Leon meio que adota Valentin. Vendo nele alguém de ideias e ideais nobres, e até próprio. A princípio, Sofya vê em Valentin uma ponte para saber se Leon faria um novo Testamento, mas depois também se encanta com a ternura e a inteligência dele. Se ele tivesse entrado na vida de Tolstoi a mais tempo, poderia ter sido um aliado para uma volta de Tolstoi as suas estórias ficcionais. Por seu cavalheirismo, pelo amor fraternal aos dois – Leon e Sofya -, Valentin só desprende desses laços, nessa última estação. Testamento esse que para Vladimir seria necessário para continuar com o Movimento. Dai também querer ter Valentin como uma ponte, mas para ficar a par da influência da Condessa ao marido.

Há quem passe pelo bosque e só veja lenha para a fogueira.” (Tolstoi)

O título dessa estória – a última estação – é belíssimo! Faz parte do contexto. Mas também nos leva a viajar com ela, até a essa estação final… Até as locações, são puro romantismo. Lindas! Me fez querer ler o Livro, de Jay Parini, o qual o filme foi baseado. O filme é longo. Merece ser visto sem pressa. Ele até entrou para a minha lista de voltar a ver de novo mais tarde. Não recomendo aos que gostam dos bem comerciais. Recomendo sim, aos que gostam não apenas do escritor, Tolstoi, mas também aos que gostam da matéria História. Será mais um incentivo aos adolescentes a gostarem de leituras. Tomara que Professores levem ‘A Última Estação‘ para a Sala de Aula. É um ótimo filme.

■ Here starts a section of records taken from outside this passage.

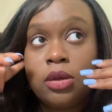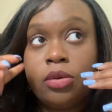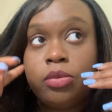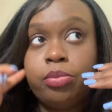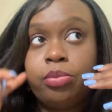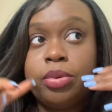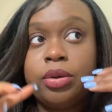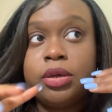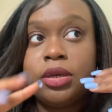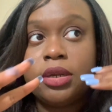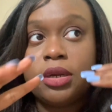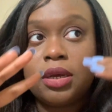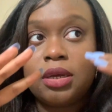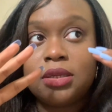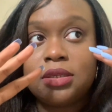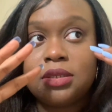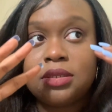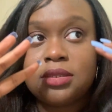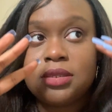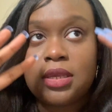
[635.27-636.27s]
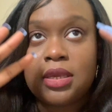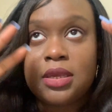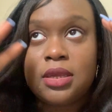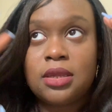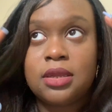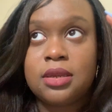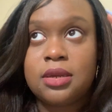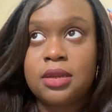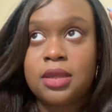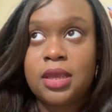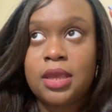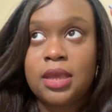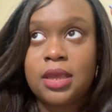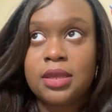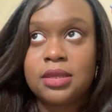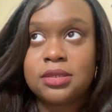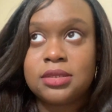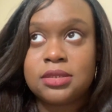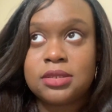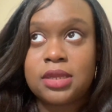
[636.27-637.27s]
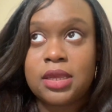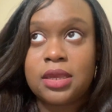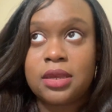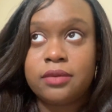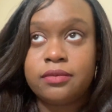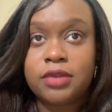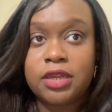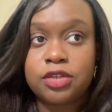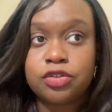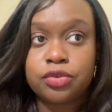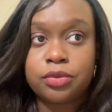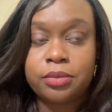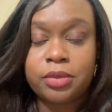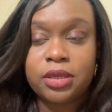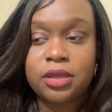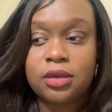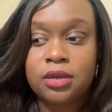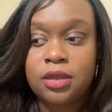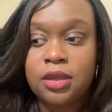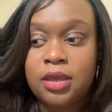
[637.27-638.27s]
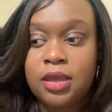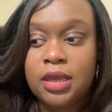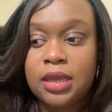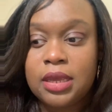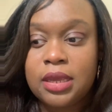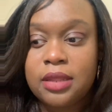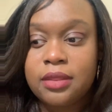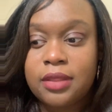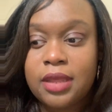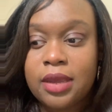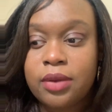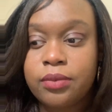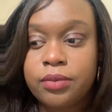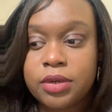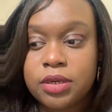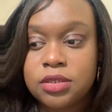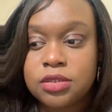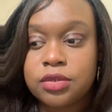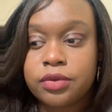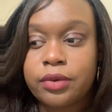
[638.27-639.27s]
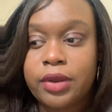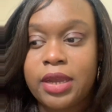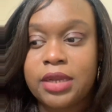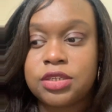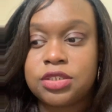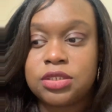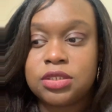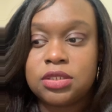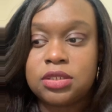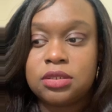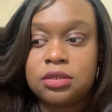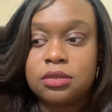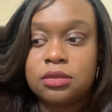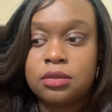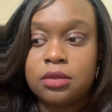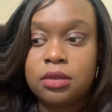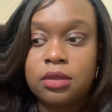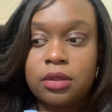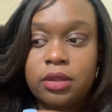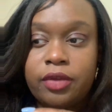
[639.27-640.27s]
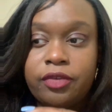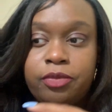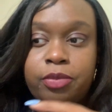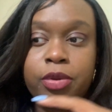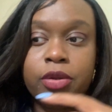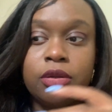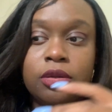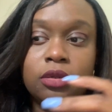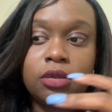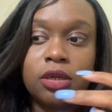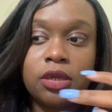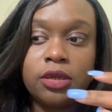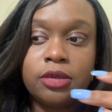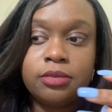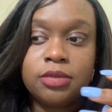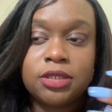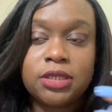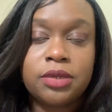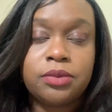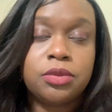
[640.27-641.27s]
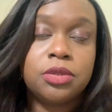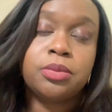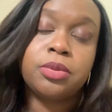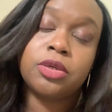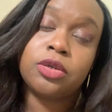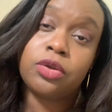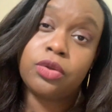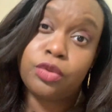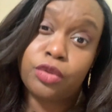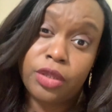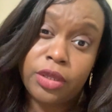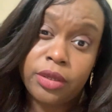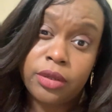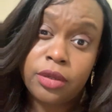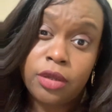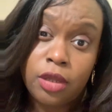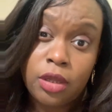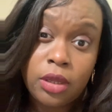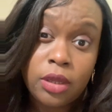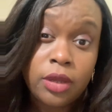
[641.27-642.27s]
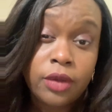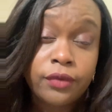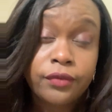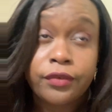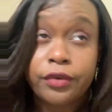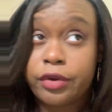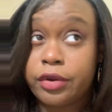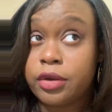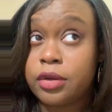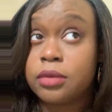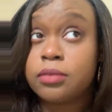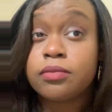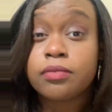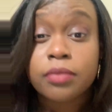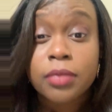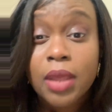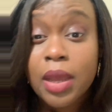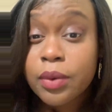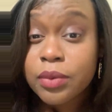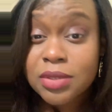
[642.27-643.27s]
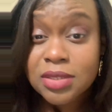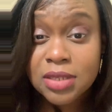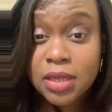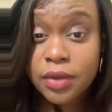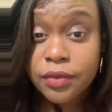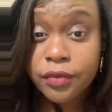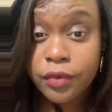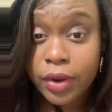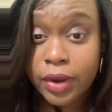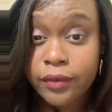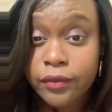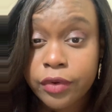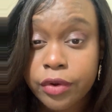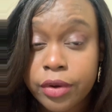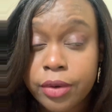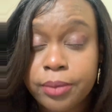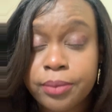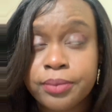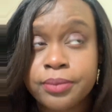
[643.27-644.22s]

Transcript: put us in a state of detriment. And that one interaction stayed with Piccola for, I would say, forever.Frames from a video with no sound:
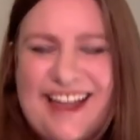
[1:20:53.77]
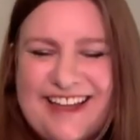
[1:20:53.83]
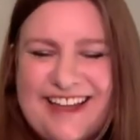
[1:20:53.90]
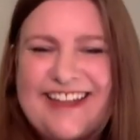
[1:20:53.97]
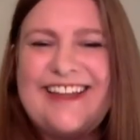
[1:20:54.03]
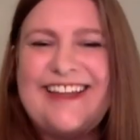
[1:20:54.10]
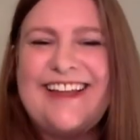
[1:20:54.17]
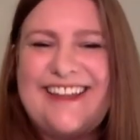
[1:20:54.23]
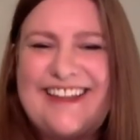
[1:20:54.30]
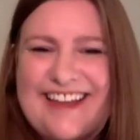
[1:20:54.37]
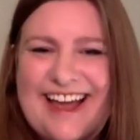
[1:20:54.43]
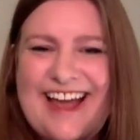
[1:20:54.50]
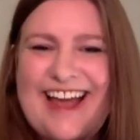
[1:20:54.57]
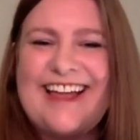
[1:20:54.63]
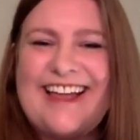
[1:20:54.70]
Because
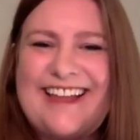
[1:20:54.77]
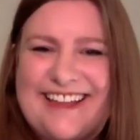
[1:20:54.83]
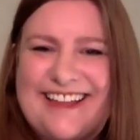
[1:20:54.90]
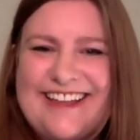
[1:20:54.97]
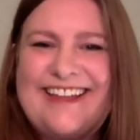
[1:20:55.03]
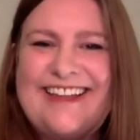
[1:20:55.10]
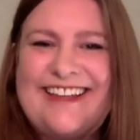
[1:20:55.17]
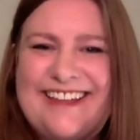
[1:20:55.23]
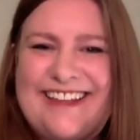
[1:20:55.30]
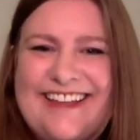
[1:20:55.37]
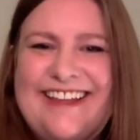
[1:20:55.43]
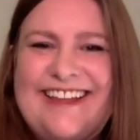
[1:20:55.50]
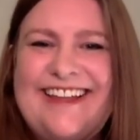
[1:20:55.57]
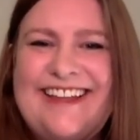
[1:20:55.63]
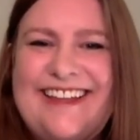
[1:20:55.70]
it's so
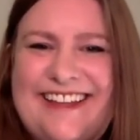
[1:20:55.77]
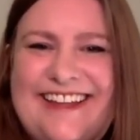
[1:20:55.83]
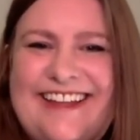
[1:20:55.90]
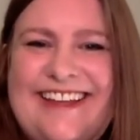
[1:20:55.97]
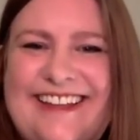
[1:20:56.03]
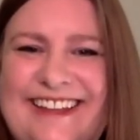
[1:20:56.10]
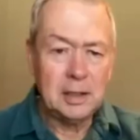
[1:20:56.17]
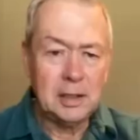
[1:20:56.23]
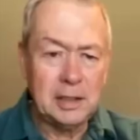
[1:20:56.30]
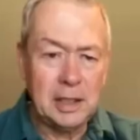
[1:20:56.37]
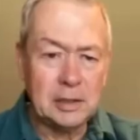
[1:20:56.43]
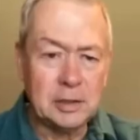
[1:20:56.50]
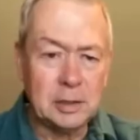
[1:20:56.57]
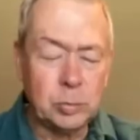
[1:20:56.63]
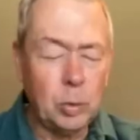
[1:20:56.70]
embedded, and it
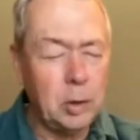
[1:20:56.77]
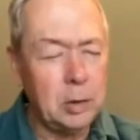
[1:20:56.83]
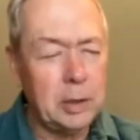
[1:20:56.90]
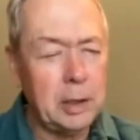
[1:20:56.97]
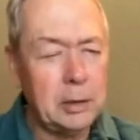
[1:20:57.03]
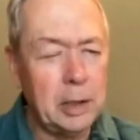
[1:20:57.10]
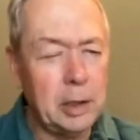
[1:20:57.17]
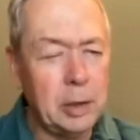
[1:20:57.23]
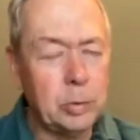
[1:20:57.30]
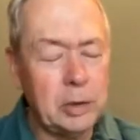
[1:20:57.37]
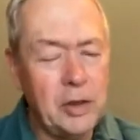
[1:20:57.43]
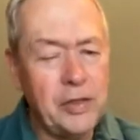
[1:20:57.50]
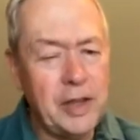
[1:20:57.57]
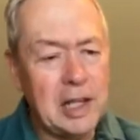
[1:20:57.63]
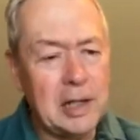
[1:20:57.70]
says, well, are you really
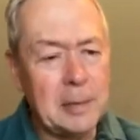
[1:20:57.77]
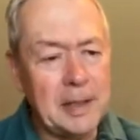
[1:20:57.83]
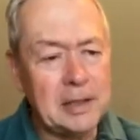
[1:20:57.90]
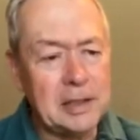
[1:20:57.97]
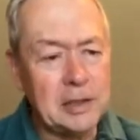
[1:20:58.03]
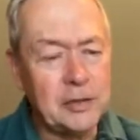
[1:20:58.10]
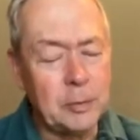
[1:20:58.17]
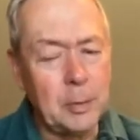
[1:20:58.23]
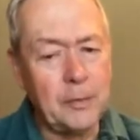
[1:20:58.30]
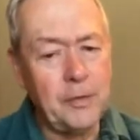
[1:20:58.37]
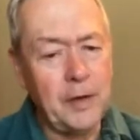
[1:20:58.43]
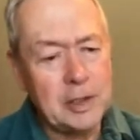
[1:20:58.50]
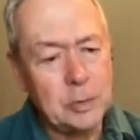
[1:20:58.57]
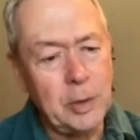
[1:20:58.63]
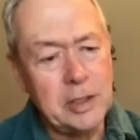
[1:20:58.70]
thinking about this from an
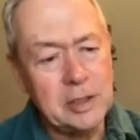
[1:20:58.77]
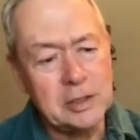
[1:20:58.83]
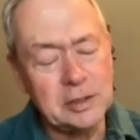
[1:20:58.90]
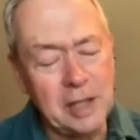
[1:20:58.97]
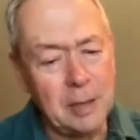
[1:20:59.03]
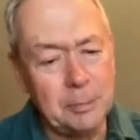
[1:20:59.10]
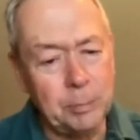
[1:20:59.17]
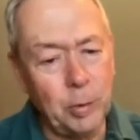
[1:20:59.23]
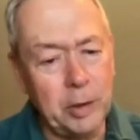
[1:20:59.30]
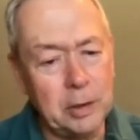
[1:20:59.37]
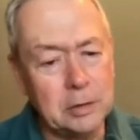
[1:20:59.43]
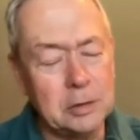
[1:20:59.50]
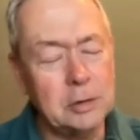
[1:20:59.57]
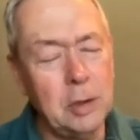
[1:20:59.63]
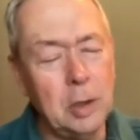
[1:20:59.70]
effectuation standpoint? It
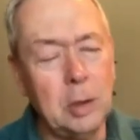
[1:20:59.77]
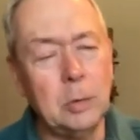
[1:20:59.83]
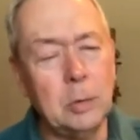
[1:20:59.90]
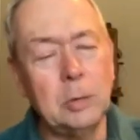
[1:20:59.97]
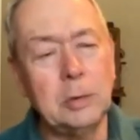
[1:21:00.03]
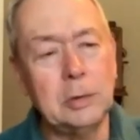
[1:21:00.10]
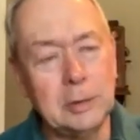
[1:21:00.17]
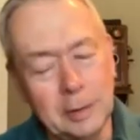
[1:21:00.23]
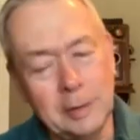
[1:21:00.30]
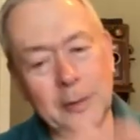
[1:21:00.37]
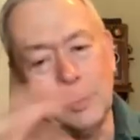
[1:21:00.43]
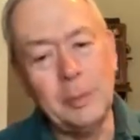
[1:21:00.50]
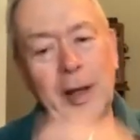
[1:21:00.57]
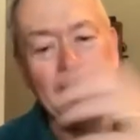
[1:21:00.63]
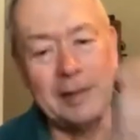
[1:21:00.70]
says, no, and
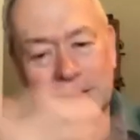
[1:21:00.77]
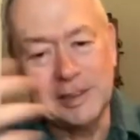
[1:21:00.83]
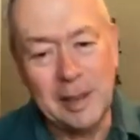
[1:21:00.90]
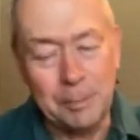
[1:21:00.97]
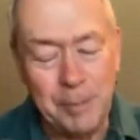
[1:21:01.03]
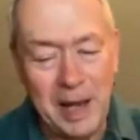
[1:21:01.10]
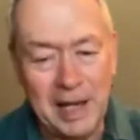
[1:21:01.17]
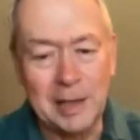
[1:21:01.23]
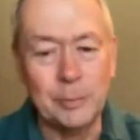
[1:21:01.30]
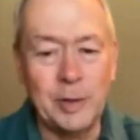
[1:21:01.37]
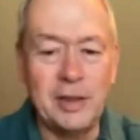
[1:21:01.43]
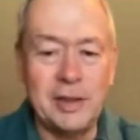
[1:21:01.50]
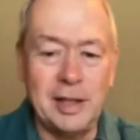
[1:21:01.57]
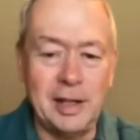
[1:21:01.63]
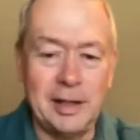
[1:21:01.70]
we have to step back and
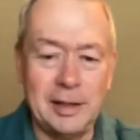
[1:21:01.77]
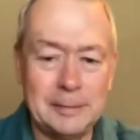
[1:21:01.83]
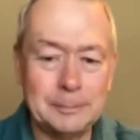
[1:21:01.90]
rethink.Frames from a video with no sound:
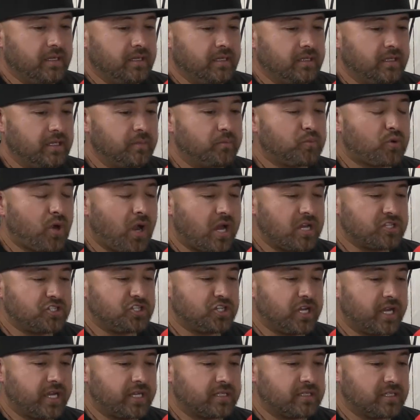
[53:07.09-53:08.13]
the
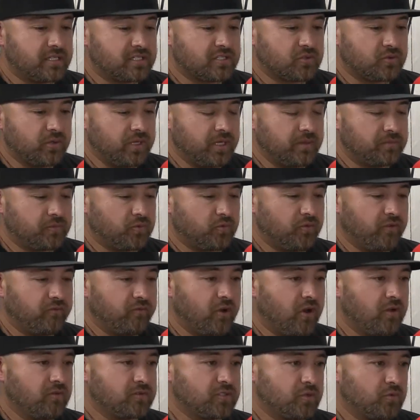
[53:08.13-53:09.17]
project, the script
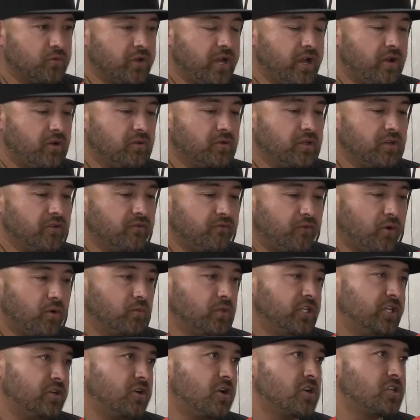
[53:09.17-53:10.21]
revolves around a formerly
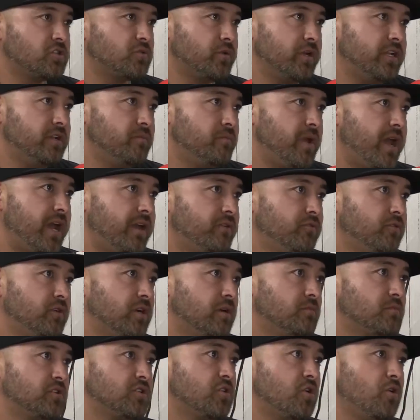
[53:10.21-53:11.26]
incarcerated man who
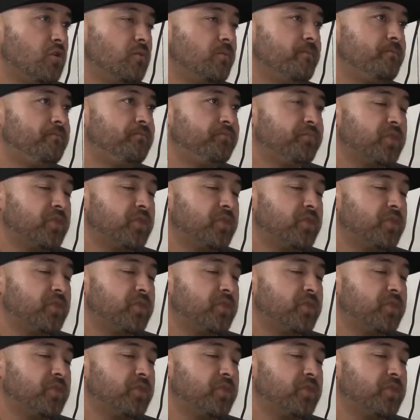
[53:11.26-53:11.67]
comes home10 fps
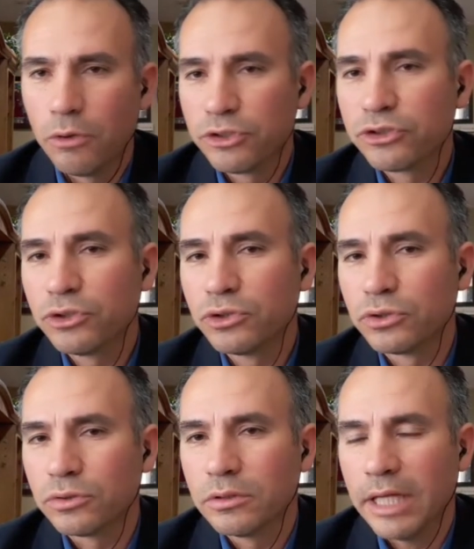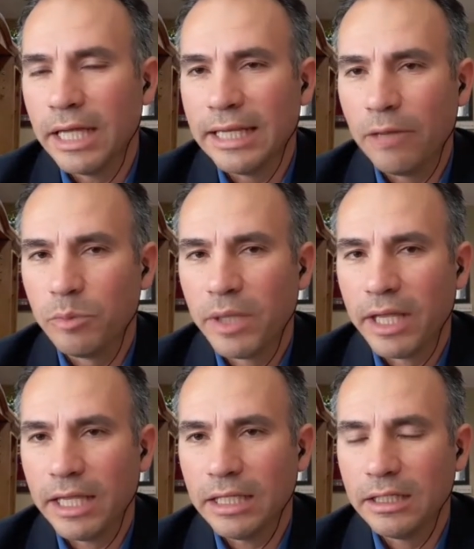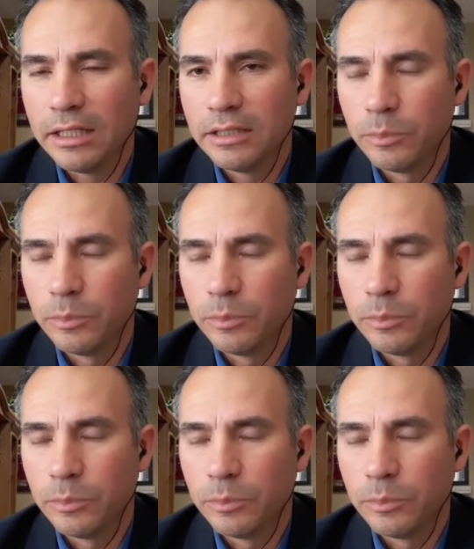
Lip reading: go to school, and they would pay,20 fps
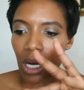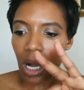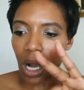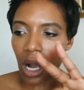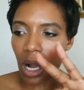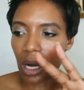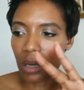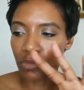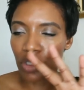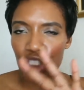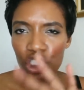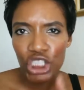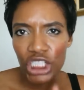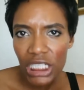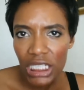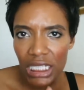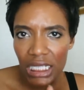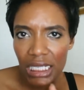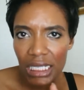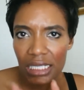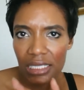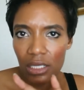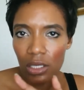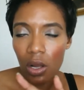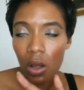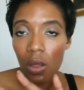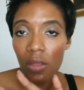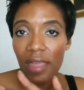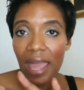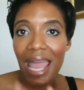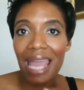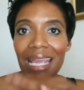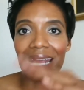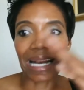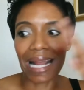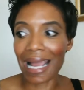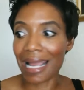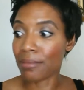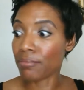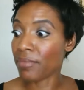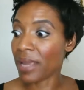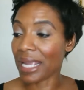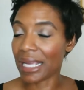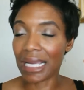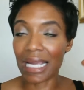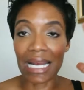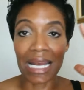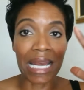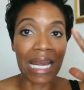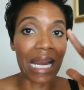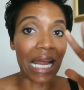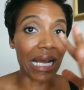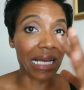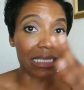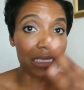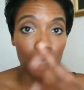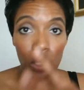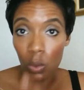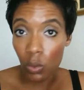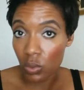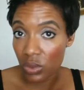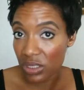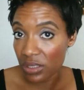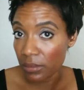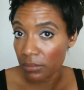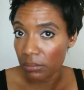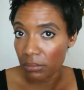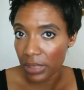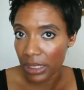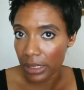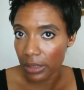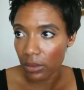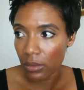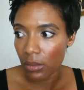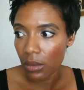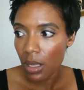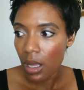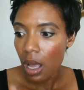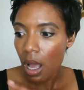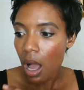um, cheese, and all that, and I make a nice wholesome meal.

Por: Valéria Miguez (LELLA).

A Última Estação (The Last Station). 2009. Alemanha / Inglaterra. Direção e Roteiro: Michael Hoffman. Elenco: Helen Mirren (Sofya Tolstoy), Christopher Plummer (Leo Tolstoy), Paul Giamatti (Vladimir Chertkov), James McAvoy (Valentin Bulgakov), Kerry Condon (Masha), Anne-Marie Duff (Sasha Tolstoy). Gênero: Drama. Duração: 112 minutos. Baseado em livro de Jay Parini.